A New-York et Addis-Abeba, mais aussi dans certaines capitales occidentales et africaines, le refrain est le même. Il faut aller aux élections avant le 30 décembre 2015. Que le Bon Dieu aide la République Centrafricaine.

4. Politique

La transition doit prendre fin le 31 décembre 2015. Les autorités politiques de la transition affirment haut et fort leur volonté de passer la main aux nouvelles autorités qui seront issues des urnes. Les menaces du FMI sont comme l’épée de Damoclès sur leurs têtes. Le pays court d’énormes risques d’asphyxie financière au-delà de décembre 2015.

Il faut aller aux élections en zappant les délais des contentieux. C’est l’injonction que sont venus me transmettre ce 08 octobre M. Léon Diberet, ministre conseiller à la présidence de la République chargé de l’Administration du Territoire, temporairement désigné pour suivre le processus électoral, et Madame Brigitte Izamo née Balepou, conseiller juridique du Chef de l’État.
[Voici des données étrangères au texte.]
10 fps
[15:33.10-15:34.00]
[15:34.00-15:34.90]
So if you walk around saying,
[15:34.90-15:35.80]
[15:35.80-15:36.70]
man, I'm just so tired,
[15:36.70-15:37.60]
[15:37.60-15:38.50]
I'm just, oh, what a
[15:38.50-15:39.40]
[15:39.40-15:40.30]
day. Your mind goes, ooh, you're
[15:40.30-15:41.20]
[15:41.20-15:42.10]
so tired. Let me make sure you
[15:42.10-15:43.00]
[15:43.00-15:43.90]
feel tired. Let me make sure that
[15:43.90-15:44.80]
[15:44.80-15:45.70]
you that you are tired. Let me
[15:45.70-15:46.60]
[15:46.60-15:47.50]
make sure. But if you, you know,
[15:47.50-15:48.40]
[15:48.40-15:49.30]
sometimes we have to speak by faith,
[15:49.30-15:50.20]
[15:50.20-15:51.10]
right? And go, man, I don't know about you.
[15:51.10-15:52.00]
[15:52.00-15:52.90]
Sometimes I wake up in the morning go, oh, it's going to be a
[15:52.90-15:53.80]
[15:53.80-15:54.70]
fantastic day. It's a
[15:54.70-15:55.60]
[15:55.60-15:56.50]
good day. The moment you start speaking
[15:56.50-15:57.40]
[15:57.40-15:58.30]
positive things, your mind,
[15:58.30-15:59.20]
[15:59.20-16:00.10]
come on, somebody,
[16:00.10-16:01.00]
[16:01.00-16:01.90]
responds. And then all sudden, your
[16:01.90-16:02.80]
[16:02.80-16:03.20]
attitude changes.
Ils ont frappé à la mauvaise porte.

Je rappelle que 35 articles de la Loi N°10.003 du 13 novembre 2013, portant Code électoral de la République Centrafricaine ont été amendés par la loi N°15.004 portant dérogation à certaines dispositions dudit Code dont les articles :

– 163 al.1 nouveau sur la convocation des électeurs pour le referendum qui passe de 60 à 30 jours ;

– article 68 al.2 nouveau sur le délai de localisation des bureaux de vote qui passe de 60 à 20 jours ;

– article 69 al. 1 nouveau sur la nomination des membres des bureaux de vote qui passe de 45 à 15 jours ;

– article163 al. 2 nouveau sur le début de la campagne électoral qui passe de 14 à 10 jours ;

– article 53 tiret 2 nouveau sur le dépôt des candidatures aux élections présidentielle et législatives qui passe de 60 à 25 jours

– article 118 al. 1 nouveau sur la convocation du corps électoral aux élections présidentielles qui passe de 60 à 45 jours.
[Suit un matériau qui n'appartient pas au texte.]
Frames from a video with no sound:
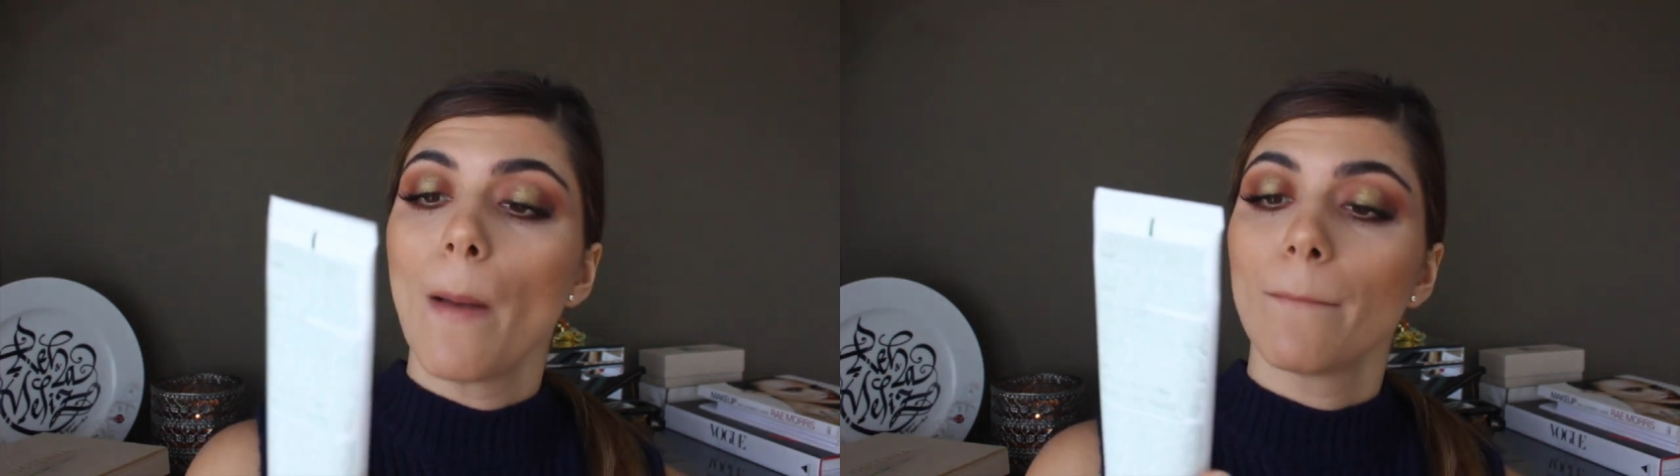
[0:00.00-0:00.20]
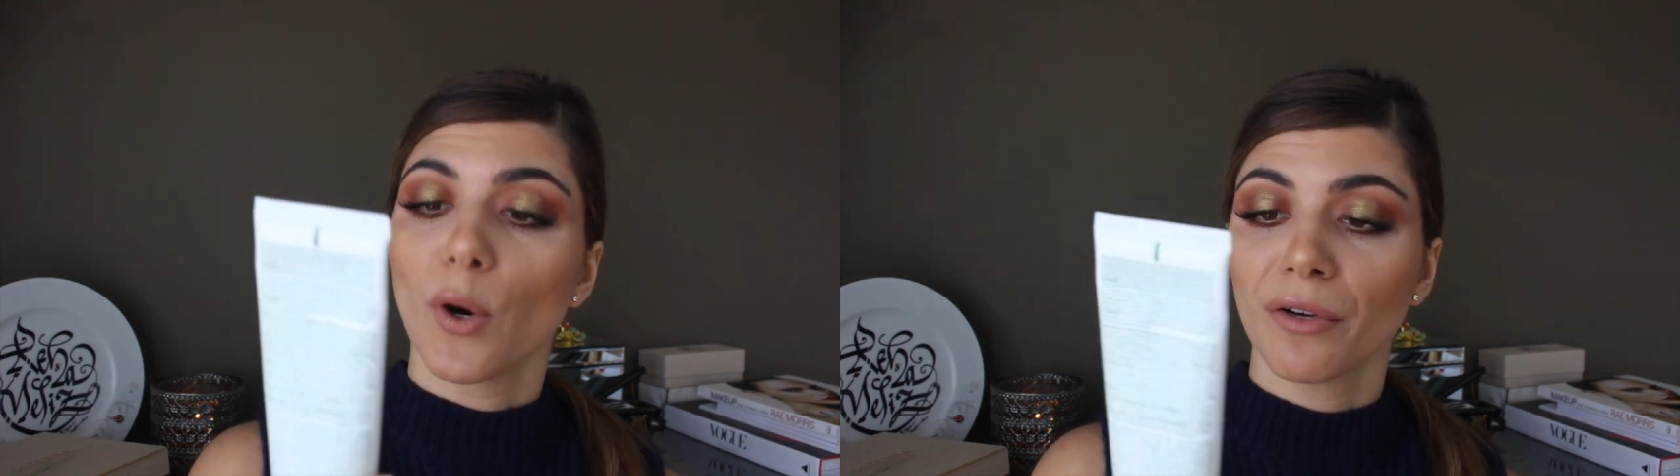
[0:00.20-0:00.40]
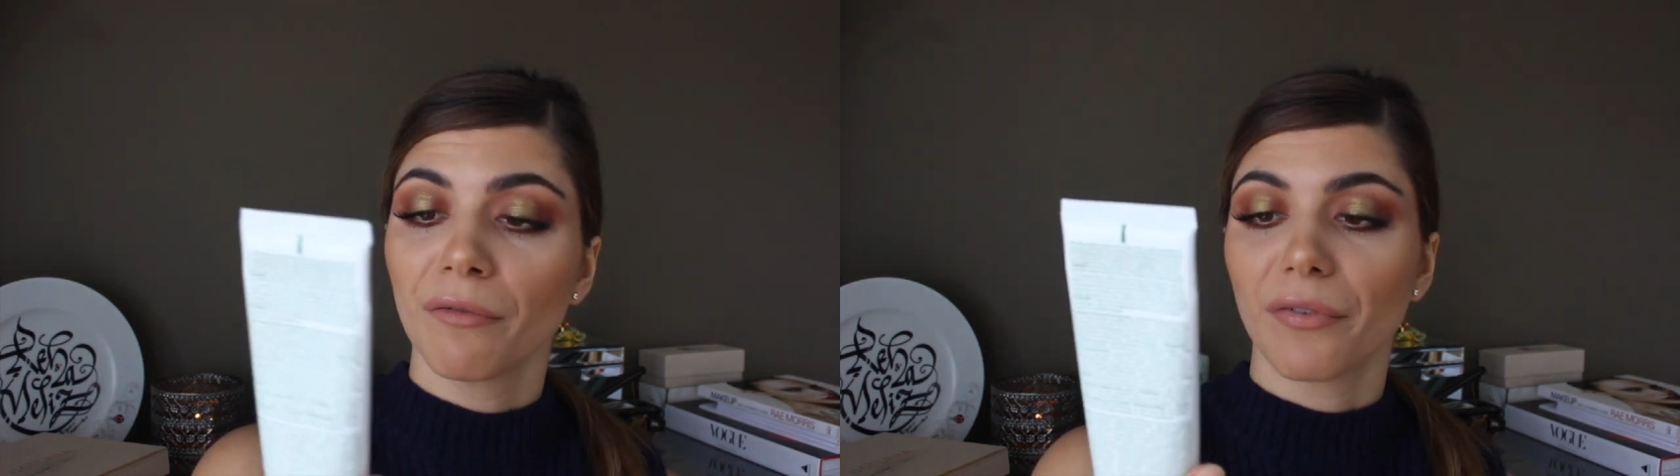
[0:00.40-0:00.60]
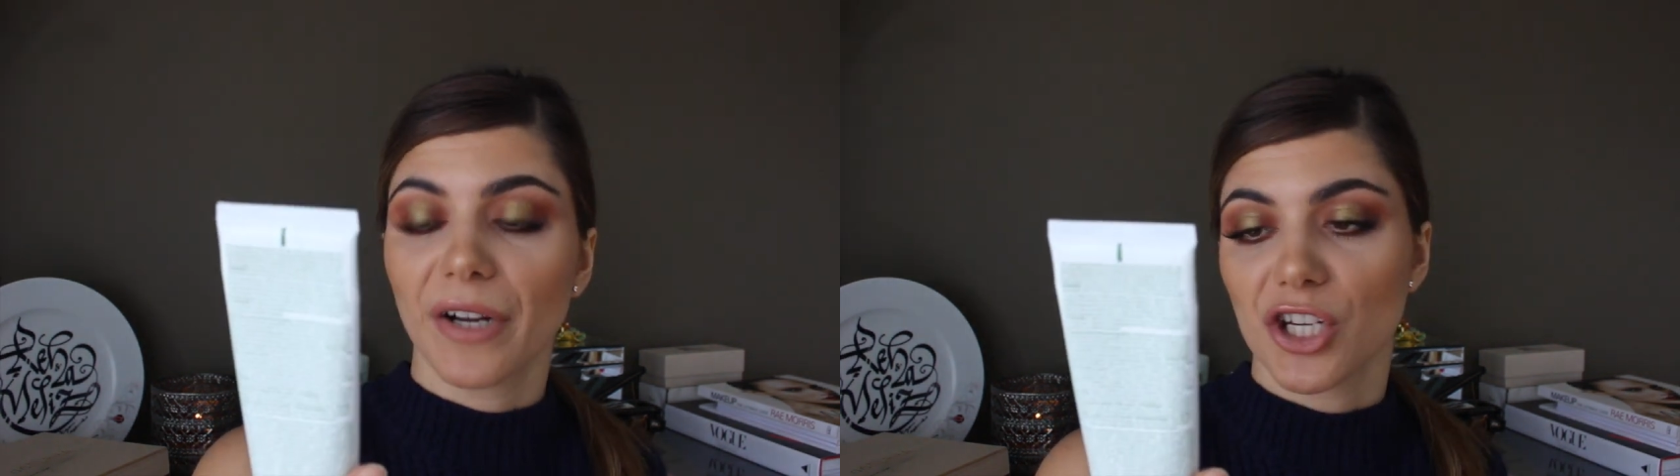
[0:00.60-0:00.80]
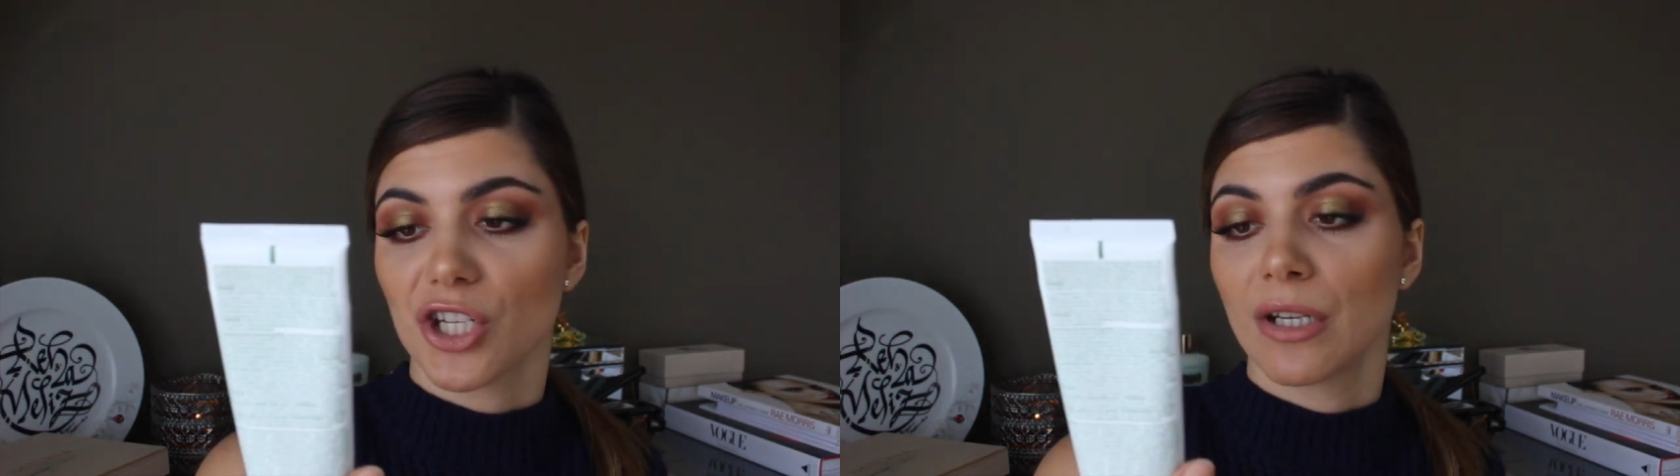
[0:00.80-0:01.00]
Modern
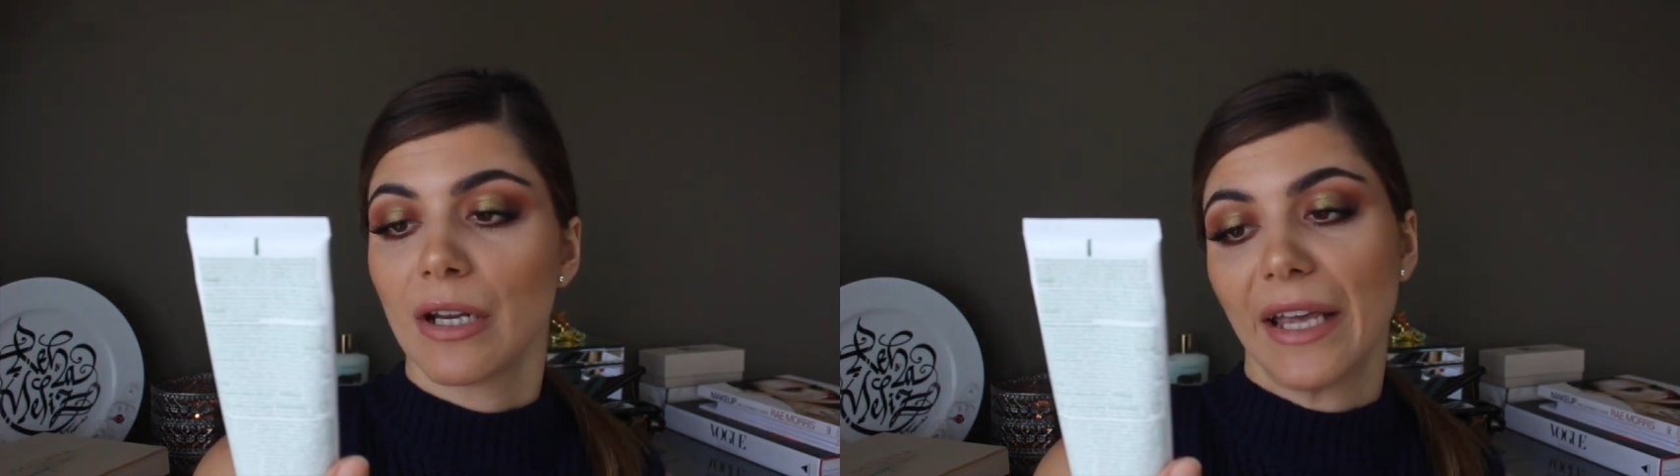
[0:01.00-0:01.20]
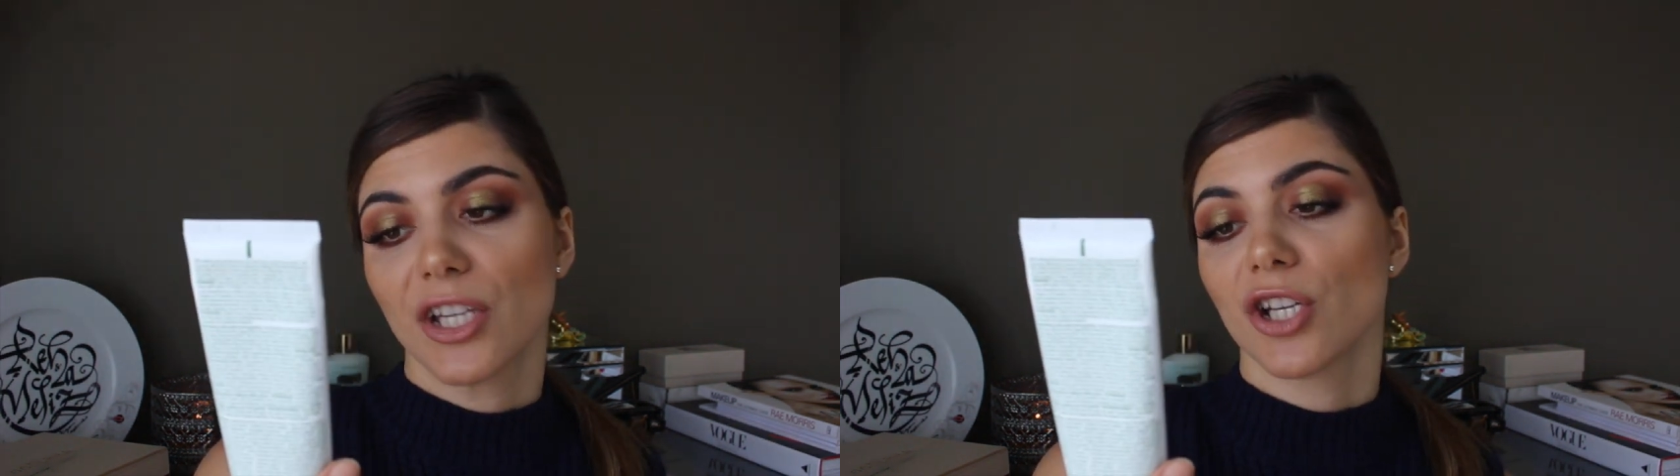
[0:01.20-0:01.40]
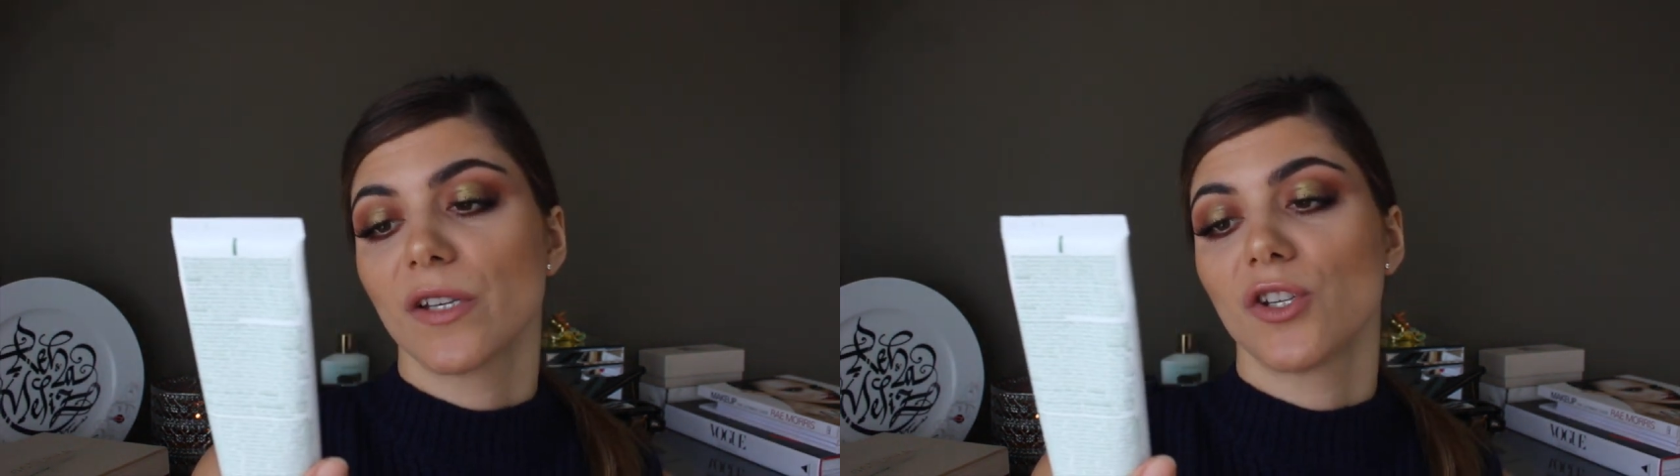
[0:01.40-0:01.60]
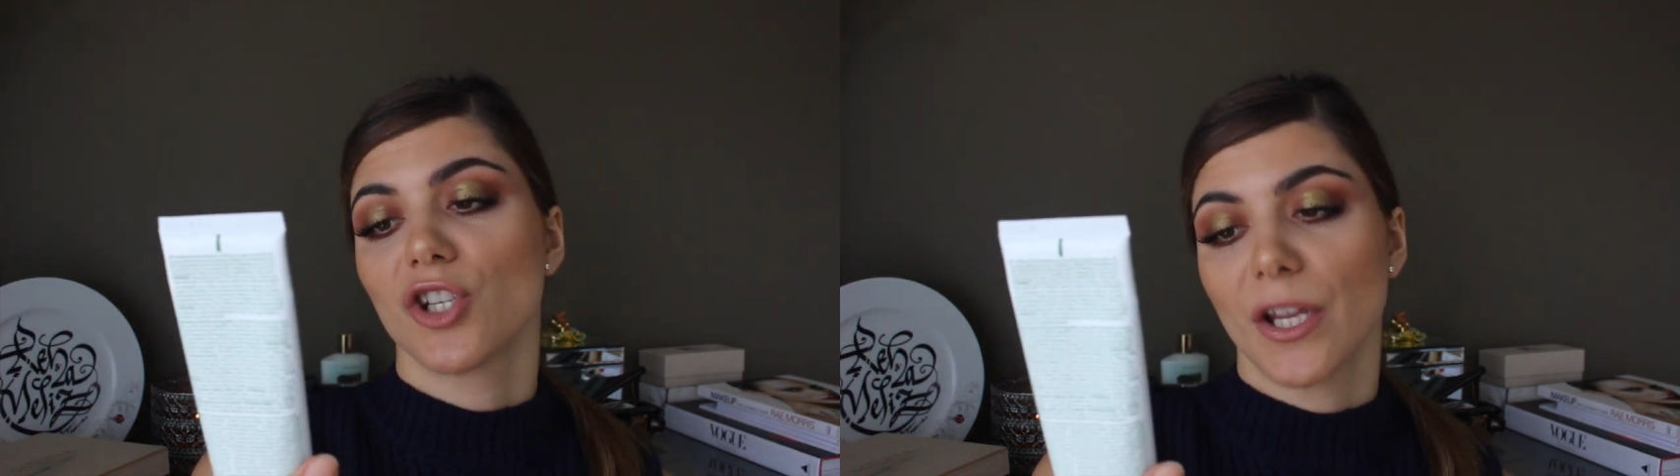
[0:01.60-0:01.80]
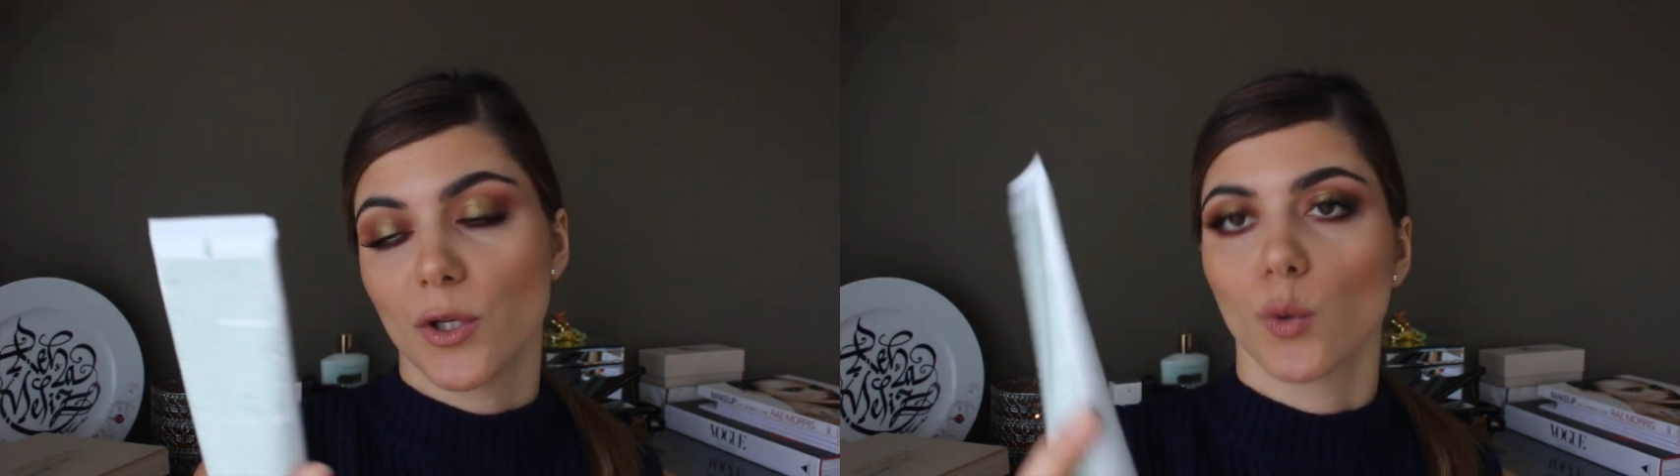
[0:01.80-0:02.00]
Friction Nature's
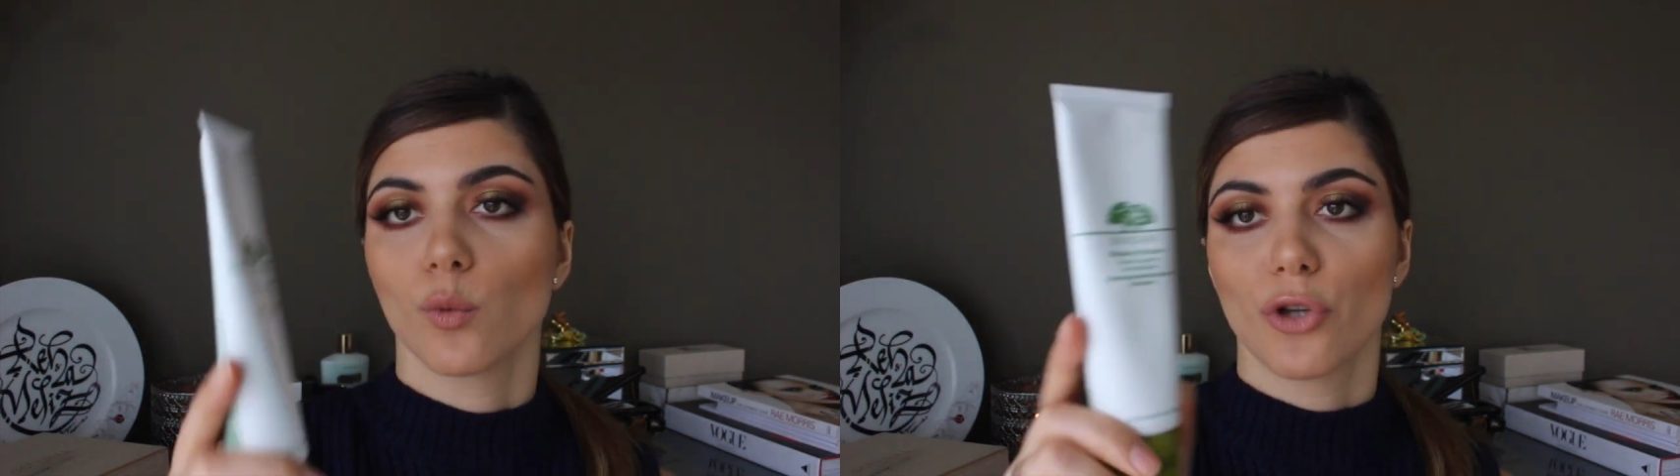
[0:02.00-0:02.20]
Gentle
Un proverbe anglais dit « Qu’on peut conduire un cheval à l’abreuvoir mais non le forcer à boire ». Nul ne peut me forcer à écarter les dispositions d’une Loi.

Si l’abandon des contentieux est non négociable comme me l’ont déclaré M. Léon Diberet et Madame Brigitte Izamo née Balepou, ma liberté et ma responsabilité sont également non négociables.

Libre, j’ai pris mes responsabilités en démissionnant de mes fonctions. Victor Hugo n’avait pas tort lorsqu’il disait que « Tout ce qui augmente la liberté augmente la responsabilité ».